Victoria Kwakwa, Vice President, World Bank, East Asia & the Pacific, delivered the welcome address at GFSP's December 2016 dialogue in Singapore "Building Trust and Capacity for Safe Food in Asia" held in collaboration with Food Industry Asia (FIA). We spoke with her to discuss her thoughts about food safety challenges and opportunities in the region.
Q1. How would you characterize the food safety landscape in Asia today?
A1: It's changing. While there is still certainly a focus on trade-related issues, such as trying to ensure exporter access to high-income country markets where more stringent food safety standards are applied, countries in Asia are facing greater food safety challenges at home. Food safety is now seen as a food security problem. Major dietary and life-style changes are occurring. While modern value chains are growing, most Asian countries still feature very large and fragmented informal food systems. These are difficult to regulate. While public expectations are rising, food safety awareness and the underlying systems for food hazard surveillance and managing food safety risks are still underdeveloped.
Q2. What is the way forward for policy-makers as well as food manufacturers and suppliers?
A2: Well, of course it is critical to create and support mechanisms for relationship-building and dialogue, such as the GFSP. That's because there is an enormous capacity building challenge in implementing effective risk-based food safety management systems. Meeting this challenge will require close collaboration between the public and private sectors, at country, regional, and international levels. Just as we have catalyzed meaningful global public-private partnership programs in such areas as public health, climate change, infrastructure, disaster risk management, environmental protection, and more, so too can we coordinate around global food safety.
Q3: How have changes in the landscape impacted the World Bank's approach to food safety?
A3: We continue to evolve and expand our work to reflect the changing interest of clients as well as advances in our own understanding of the opportunities. In the early 2000s, for example, we provided analysis and technical assistance focused on trade and international market access issues, including providing the initial funding for the formation of the Standards and Trade Development Facility, housed at the World Trade Organization (WTO).
More recently, we are approaching food safety as a broader economic development issue, with linkages to public health, nutrition, domestic food market development, smallholder farm commercialization, and public administration and governance issues.

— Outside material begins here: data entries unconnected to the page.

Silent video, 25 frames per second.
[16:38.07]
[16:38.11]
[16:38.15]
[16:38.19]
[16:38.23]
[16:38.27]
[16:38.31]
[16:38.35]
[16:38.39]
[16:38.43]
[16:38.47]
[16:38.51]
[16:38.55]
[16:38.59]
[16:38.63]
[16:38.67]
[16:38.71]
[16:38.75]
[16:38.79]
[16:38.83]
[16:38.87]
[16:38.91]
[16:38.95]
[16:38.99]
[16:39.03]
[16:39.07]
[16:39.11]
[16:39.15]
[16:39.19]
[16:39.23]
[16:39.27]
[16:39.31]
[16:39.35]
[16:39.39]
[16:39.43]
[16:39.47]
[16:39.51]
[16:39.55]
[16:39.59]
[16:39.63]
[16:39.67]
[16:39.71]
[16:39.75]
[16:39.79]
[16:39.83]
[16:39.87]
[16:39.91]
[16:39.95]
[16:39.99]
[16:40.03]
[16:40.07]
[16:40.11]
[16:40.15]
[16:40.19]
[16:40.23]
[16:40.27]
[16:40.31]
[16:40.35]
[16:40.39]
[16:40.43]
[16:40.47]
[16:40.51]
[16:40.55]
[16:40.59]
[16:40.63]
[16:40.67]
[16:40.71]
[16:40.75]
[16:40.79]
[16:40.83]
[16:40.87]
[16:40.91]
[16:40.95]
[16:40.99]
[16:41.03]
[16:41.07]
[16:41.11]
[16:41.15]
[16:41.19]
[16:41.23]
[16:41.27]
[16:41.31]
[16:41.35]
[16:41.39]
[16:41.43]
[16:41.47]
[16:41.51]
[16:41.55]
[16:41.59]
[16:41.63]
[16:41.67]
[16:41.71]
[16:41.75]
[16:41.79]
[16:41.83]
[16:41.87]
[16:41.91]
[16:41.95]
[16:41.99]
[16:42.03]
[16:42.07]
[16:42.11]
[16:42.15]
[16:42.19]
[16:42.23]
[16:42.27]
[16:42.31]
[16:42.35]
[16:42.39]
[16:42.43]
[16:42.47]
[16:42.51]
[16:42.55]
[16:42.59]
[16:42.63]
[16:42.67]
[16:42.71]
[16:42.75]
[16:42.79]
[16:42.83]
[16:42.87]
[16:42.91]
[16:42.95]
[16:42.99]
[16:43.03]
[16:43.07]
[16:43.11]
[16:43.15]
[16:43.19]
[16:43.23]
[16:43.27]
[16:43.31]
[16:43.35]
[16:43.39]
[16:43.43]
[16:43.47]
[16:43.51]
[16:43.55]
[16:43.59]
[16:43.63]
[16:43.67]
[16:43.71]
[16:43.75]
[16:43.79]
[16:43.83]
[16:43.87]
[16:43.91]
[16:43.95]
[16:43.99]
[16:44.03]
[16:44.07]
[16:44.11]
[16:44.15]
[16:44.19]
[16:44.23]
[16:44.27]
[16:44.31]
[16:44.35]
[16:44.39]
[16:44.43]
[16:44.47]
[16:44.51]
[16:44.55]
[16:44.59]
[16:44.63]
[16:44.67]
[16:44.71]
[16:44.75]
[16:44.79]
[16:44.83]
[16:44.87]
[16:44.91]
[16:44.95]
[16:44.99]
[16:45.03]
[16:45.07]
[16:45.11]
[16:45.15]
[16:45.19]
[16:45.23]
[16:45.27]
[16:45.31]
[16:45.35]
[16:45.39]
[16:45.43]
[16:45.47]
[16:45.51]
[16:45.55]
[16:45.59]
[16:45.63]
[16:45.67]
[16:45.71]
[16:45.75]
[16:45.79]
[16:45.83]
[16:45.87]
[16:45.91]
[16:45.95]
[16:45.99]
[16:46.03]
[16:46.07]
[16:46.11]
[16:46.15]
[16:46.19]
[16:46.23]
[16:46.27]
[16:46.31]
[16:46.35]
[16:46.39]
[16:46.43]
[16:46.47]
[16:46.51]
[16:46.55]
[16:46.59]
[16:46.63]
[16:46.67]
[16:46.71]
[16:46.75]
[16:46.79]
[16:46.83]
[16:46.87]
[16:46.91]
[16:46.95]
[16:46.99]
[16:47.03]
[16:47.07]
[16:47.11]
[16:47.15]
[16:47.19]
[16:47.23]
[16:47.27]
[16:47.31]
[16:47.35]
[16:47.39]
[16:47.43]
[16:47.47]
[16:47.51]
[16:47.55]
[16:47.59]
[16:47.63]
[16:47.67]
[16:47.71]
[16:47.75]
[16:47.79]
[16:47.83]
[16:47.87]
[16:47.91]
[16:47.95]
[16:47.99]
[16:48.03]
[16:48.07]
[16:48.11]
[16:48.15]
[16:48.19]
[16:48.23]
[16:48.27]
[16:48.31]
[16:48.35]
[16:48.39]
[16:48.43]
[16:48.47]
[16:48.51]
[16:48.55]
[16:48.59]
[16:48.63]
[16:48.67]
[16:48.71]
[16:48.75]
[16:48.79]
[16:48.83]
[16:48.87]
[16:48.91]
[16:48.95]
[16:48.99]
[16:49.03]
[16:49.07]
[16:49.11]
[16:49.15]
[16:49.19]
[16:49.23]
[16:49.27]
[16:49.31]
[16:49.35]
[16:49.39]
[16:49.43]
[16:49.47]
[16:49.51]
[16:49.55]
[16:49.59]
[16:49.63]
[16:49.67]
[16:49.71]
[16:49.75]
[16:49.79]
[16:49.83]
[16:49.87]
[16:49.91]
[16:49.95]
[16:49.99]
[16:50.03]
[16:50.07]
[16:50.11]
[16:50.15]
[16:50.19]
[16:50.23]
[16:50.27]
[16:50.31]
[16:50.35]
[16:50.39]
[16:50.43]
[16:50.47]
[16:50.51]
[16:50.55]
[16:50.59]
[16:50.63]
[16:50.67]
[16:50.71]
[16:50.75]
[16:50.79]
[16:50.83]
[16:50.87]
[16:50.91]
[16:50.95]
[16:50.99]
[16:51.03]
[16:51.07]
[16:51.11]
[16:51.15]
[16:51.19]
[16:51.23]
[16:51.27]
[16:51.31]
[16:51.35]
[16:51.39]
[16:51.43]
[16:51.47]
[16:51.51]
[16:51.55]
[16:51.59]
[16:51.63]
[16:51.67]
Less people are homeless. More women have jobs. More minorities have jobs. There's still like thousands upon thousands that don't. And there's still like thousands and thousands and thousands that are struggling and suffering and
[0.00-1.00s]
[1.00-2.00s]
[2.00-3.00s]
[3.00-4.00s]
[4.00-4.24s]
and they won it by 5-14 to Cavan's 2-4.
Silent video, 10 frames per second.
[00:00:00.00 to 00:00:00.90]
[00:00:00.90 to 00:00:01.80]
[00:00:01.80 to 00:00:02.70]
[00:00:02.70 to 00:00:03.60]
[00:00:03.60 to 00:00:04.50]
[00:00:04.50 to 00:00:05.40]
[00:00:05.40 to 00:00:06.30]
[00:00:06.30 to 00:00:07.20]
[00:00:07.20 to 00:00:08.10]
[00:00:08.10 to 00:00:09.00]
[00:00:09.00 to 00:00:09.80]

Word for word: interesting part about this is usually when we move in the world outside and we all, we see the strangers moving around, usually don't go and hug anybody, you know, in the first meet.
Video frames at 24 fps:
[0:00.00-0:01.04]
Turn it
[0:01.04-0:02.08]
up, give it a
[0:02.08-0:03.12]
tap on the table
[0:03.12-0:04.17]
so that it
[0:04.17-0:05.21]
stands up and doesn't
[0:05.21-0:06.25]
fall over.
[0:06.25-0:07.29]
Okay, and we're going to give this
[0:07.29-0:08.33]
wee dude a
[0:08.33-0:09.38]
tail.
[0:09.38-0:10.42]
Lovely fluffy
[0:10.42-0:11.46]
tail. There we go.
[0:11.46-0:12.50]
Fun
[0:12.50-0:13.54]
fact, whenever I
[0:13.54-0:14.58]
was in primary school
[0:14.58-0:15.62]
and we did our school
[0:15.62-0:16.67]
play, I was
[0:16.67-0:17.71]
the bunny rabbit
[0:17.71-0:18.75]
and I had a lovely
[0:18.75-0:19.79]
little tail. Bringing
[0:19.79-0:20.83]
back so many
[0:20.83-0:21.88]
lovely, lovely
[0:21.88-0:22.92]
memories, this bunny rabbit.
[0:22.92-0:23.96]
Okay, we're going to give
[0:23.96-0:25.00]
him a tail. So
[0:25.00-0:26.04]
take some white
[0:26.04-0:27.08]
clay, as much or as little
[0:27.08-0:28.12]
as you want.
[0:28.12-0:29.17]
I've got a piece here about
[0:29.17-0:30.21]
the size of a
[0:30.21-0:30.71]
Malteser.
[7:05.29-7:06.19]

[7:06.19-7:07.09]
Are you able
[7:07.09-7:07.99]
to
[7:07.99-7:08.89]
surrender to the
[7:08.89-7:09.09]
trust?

Our interventions related to food safety are being embedded into a growing range and number of investment projects. We are currently supporting food safety capacity building in 20 countries, including China and Vietnam. Interventions include the upgrading of laboratory facilities and urban public market places, enhancing regulatory oversight capacity at national and provincial levels, aligning local standards with international best practice, and promoting good agricultural and manufacturing practices in selected food value chains. At the same time, the International Finance Corporation (IFC) has been expanding its food safety advisory work with private-sector clients. Its work often involves addressing both management systems within company facilities and the needed supply chain governance measures in their sourcing of products and raw materials.
We are hopeful that our work can be effective in addressing the dual challenge of strengthening regulations and improving capacities and practices of farmers and food industry players to help lower consumer exposure to food safety hazards and importantly, maintaining or restoring consumer trust in the safety of their food and in the systems which are supposed to ensure this.